An advocate and legal scholar of over 50 years’ experience, Richard Mawrey QC has been in practice at Henderson Chambers since 1965 and undertakes a very wide range of work at the highest levels. Major areas of practice include commercial law, financial services, credit and leasing, the law relating to computers and local authority law (particularly advisory and drafting). Mawrey is the author or specialist editor of several leading practitioner’s textbooks and has some 35 years judicial and arbitral experience. Rated as a leading silk in consumer law, IT law and local government by Chambers, the Legal 500 and Legal Experts.
Mawrey came to public notice in 2005 as the Commissioner presiding over the Election court which ruled that the 2004 elections in two Birmingham City Council wards, Aston and Bordesley Green, had been invalid due to extensive electoral fraud through the manipulation of postal ballots. He found six Labour councillors personally guilty of corrupt practices, although one was cleared on appeal. He also severely criticised the whole postal vote system, saying, of a Government statement that "the systems already in place to deal with the allegations of electoral fraud are clearly working", that "anybody who has sat through the case I have just tried and listened to evidence of electoral fraud that would disgrace a banana republic would find this statement surprising."

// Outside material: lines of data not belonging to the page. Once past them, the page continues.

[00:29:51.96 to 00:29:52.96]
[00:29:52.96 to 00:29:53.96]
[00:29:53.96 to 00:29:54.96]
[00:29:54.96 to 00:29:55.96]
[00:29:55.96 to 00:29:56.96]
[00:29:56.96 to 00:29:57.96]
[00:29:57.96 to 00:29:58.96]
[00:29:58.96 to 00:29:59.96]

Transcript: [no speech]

Other recent cases in which Mawrey has sat as Commissioner in election cases include a petition against the result for the Central ward of Slough Borough Council held on 3 May 2007. In that case he said "I have been appalled ... by the ease with which these substantial frauds were committed", and went on to say that "despite the 2006 [Electoral Administration] Act, the opportunities for easy and effective electoral fraud remain substantially as they were on 4th April 2005."

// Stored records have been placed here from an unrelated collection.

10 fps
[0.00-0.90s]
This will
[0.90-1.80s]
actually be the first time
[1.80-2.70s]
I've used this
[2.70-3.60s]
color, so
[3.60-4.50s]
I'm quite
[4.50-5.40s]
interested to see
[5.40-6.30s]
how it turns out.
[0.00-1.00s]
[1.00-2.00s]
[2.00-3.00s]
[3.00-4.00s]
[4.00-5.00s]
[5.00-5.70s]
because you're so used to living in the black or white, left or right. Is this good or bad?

Mawrey's most recent Election Petition judgement was in Erlam & Ors v Rahman & Anor when he removed from public office, with immediate effect, the London Borough of Tower Hamlets elected mayor Lutfur Rahman and an elected serving councillor Alibor Choudhury. Both men were members of the subsequently de-registered Tower Hamlets First political party.
In addition to presiding over legal cases, he has advocated electoral law reform, but his arguments have been criticised by some academics such as Toby James.